Modern Server Hardware

  • Going from up to 64 logical processors to up to 160 LPs.
  • Physical NUMA topology projected into the guest.  Big issue with more than a few vCPUs in a guest on multi-CPU hosts.
  • Fault containment: H/W memory errors confined to the affected virtual machine.  This is a feature of some modern processor.  If an error happens in pRAM that is only used by a VM, then only that VM needs to shut down. 

Jose Barreto comes up to do a demo.  Two hosts.  1 Ethernet and 1 Infiniband NIC.  1 of each switch type connecting to 2 file servers – 1 Ethernet and 1 Infiniband each on the front end.  Each file server has 2 SAS HBAs meshed to 2 JBODs.

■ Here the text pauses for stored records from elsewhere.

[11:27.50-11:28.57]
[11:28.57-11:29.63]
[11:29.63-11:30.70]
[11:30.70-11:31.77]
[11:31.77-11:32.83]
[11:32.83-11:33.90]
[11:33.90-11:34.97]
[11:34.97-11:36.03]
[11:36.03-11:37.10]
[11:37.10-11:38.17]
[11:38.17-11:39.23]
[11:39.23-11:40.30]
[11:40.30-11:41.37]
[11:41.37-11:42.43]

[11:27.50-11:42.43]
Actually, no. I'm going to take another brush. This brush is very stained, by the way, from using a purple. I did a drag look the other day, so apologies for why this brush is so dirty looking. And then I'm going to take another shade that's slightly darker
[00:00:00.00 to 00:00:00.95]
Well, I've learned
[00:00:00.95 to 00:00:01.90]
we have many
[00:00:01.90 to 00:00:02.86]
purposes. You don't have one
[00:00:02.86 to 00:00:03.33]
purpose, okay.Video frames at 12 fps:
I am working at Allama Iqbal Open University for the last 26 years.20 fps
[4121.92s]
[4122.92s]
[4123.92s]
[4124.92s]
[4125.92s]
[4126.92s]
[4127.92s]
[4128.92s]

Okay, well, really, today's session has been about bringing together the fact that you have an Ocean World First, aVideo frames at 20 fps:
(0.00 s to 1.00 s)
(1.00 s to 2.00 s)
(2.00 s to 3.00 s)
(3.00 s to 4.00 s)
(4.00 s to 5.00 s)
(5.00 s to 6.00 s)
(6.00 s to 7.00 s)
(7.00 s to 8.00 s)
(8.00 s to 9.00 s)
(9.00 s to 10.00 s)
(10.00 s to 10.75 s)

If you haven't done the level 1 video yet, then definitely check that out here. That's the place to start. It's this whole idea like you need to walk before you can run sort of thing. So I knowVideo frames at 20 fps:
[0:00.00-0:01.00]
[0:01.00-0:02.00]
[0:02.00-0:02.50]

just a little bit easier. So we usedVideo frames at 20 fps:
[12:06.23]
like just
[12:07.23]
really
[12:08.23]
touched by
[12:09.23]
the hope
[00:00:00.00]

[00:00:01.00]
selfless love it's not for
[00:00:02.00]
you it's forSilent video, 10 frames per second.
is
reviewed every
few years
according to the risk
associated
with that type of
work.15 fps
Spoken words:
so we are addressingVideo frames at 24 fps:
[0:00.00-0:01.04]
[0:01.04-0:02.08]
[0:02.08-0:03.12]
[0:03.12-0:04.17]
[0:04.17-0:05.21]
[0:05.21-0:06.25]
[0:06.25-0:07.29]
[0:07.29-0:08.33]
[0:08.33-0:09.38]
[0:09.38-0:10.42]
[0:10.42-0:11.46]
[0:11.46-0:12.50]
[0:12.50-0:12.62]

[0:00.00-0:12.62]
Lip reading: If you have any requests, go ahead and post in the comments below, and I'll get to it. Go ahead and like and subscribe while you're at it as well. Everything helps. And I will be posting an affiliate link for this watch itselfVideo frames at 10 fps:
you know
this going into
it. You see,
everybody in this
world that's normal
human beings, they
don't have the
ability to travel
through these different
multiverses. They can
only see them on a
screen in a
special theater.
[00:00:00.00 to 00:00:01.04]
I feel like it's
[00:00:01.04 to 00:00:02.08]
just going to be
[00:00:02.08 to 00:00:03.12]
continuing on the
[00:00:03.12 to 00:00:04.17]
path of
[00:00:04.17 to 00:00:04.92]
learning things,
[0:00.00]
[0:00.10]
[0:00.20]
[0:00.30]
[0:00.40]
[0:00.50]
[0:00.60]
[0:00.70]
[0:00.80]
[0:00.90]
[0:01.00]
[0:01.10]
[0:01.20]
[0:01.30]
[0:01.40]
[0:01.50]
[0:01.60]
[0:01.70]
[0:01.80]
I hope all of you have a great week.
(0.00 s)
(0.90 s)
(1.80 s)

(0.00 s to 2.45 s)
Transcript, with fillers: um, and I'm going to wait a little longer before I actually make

The Hyper-V hosts use \<cluster-name> to access VM files on the file share, not \<server-name>.  The file servers are using storage pools.  Instead of IQN or WWN, we grant permission to the file shares to the Hyper-V hosts’ computer accounts.  The cluster has no cluster storage: all file shares.  In the HA VM properties, you can see the VHDX is stored in \<cluster-name>VMFolder.  That share is in a volume that is in a Storage Space.  He’s pumping 2.6 Gbps of data throughput to the VHDX from within the VM. Using high speed NICs and RDMA with multiple connections. 

Next up: a demo of a transparent failover of the file share on the clustered file servers.  This is while huge throughput is happening.  We get a drop in IO because it is being cached.  The cluster witness tells the client to redirect after the failover so there is no timeout, cache purges, and IO continues as normal with no loss.